Maternal obesity is associated with increased circulating free fatty acids and glucose, due to diet, increased insulin resistance, and increased adipose tissue lipolysis.27,31,46 The fetus is exposed to an excess of certain circulating nutrients. Obesity has also been shown to coexist with states of subclinical malnutrition characterized by excess energy intake with a relative deficiency in circulating micronutrients.27 Excess free fatty acids and glucose in maternal circulation and deficiencies of vitamin D, B12, folate, and iron have been implicated in abnormal neurodevelopment of the fetus.27

Obese pregnant women were also found to have lower levels of nutritional antioxidants, suggesting that fetuses of obese women may be exposed to more oxidative stress and inflammation than those of lean women.47

Metabolic hormone-induced malprogramming

Fetuses of obese women may be chronically exposed to insulin resistance and a glucose-rich environment, even in the absence of diagnosed gestational or pre-gestational diabetes.48 The fetal pancreas compensates by producing increased insulin, and the pro-inflammatory environment compounds fetal insulin resistance via inflammatory changes in fetal adipose tissue.49 Insulin acts on the fetal brain as a growth factor, and excess insulin exposure can cause disruptions in neural circuitry, brain development, and behavior.48 Maternal hyperinsulinemia in the setting of Type 2 diabetes and gestational diabetes have been shown to be associated with increased risk of ASD and neurodevelopmental delay.50

Leptin levels are also elevated in obese mothers.50,51 Leptin functions as a critical neurotrophic factor, and leptin signaling abnormalities during fetal development have been associated with decreased neuronal stem cell differentiation and growth.52 Leptin receptors are widely distributed in brain regions involved in behavioral regulation,53 so derangement in leptin signaling during key developmental periods is another potential mechanism underlying abnormal neurodevelopment in fetuses of obese women.13



Impaired development of serotonergic and dopaminergic signaling

Maternal obesity may also increase the risk of neurodevelopmental and psychiatric disorders through abnormal development of the serotonergic (5-hydroxytryptamine or 5-HT) and dopaminergic (DA) systems. 5-HT signaling plays a significant role in neuronal migration, cortical neurogenesis, and synaptogenesis during fetal brain development.50,54 In murine and non-human primate models, offspring exposed to maternal high-fat diet had decreased 5-HT synthesis, and increased anxiety behavior, hyperactivity, and hypothalamic inflammation.31,48

Subclinical inflammation in maternal obesity may also decrease 5-HT production in offspring through increased breakdown of the 5-HT precursor tryptophan.50 In rodent models, pro-inflammatory cytokines have been demonstrated to reduce 5-HT neuron axonal density and embryonic neuronal survival in brain regions critical for behavioral regulation.55,56 Suppressed 5-HT synthesis has been observed in humans with ADHD, ASD, anxiety, and depression.31,48 Thus, altered 5-HT production may be one mechanism by which maternal obesity increases risk for neurodevelopmental disorders in offspring.

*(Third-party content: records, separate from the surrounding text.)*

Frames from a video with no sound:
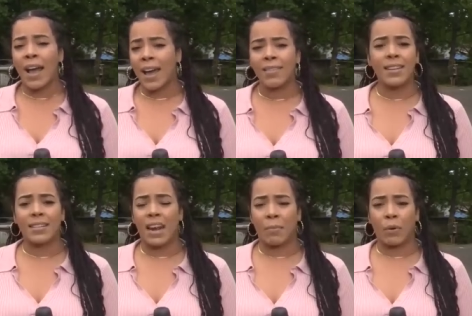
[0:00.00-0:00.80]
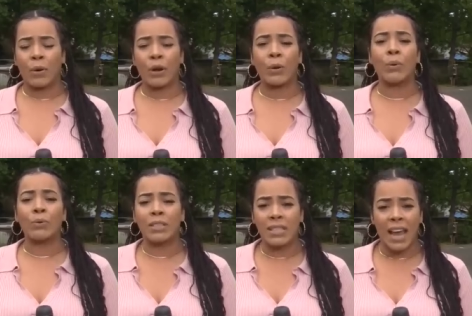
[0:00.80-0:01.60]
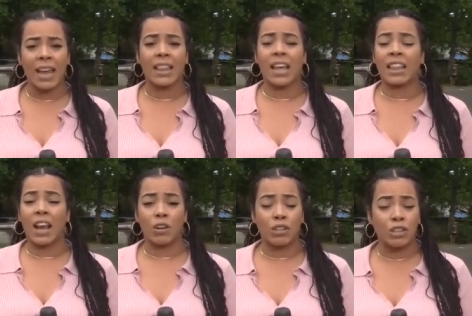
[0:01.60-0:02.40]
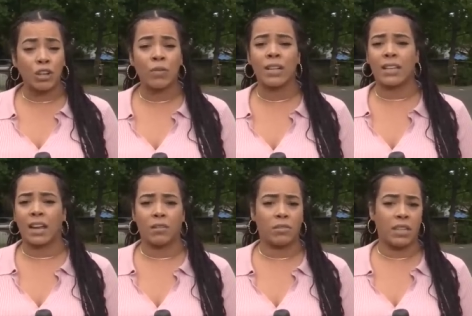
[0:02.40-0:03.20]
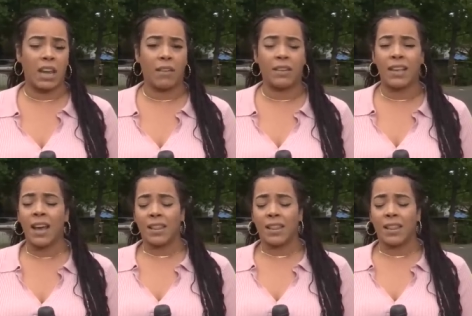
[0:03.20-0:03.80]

in this neighborhood who say that they are students at UC Davis.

The dopaminergic system mediates reward neural circuitry and is similarly affected by maternal obesity. Rat offspring exposed to high-fat diets in utero had impaired mesolimbic dopaminergic signaling, resulting in impaired stress response and reward response to food.57,58 In mice, a maternal high-fat diet caused epigenetic changes in offspring DNA leading to dopamine dysregulation and changes in food preferences.59

Offspring changes in dopaminergic signaling may again be mediated through maternal inflammation; in a rat model of maternal inflammation, dopamine circuitry in offspring was dysregulated.60 Impaired dopaminergic signaling has been implicated in the development of ASD, ADHD, disordered eating, and other psychiatric disorders in humans.48

Exploratory therapies

Maternal lifestyle and dietary changes, metformin treatment, and nutrient supplementation have all been explored as interventions to improve offspring neurodevelopment in maternal obesity.61-66 In animal studies, prepregnancy and lactational change from a high-fat diet to a control diet reduced offspring adiposity, circulating leptin, and anxiety behaviors.61 In a rat model of diet-induced obesity, maternal metformin treatment reduced fetal and placental inflammation.62 Observational data have pointed to polyunsaturated fatty acids, including omega-3 and omega-6 fatty acids, as possible candidate therapeutics in maternal obesity. Omega-3 fatty acids protect against brain inflammation and enhance serotonin signaling.31 Maternal omega-3 fatty acid deficiency has been associated with increased risk of offspring ASD and ADHD.63

A retrospective analysis of data from the Nurses’ Health Study II suggested that maternal intake of high levels of omega-6 fatty acids was associated with a 34% reduction in offspring ASD risk.65 Human pilot studies of obese maternal supplementation with omega-3 fatty acids have demonstrated reduction in maternal and placental inflammation.64 An ongoing clinical trial in obese pregnant women employs BMI-based prenatal micronutrient supplementation, with the goal of decreasing maternal and fetal oxidative stress and inflammation.66


Applications to patient care

• Preconception counseling of obese and overweight women may be appropriate to discuss risks and to encourage weight loss and adoption of a healthy diet prior to pregnancy.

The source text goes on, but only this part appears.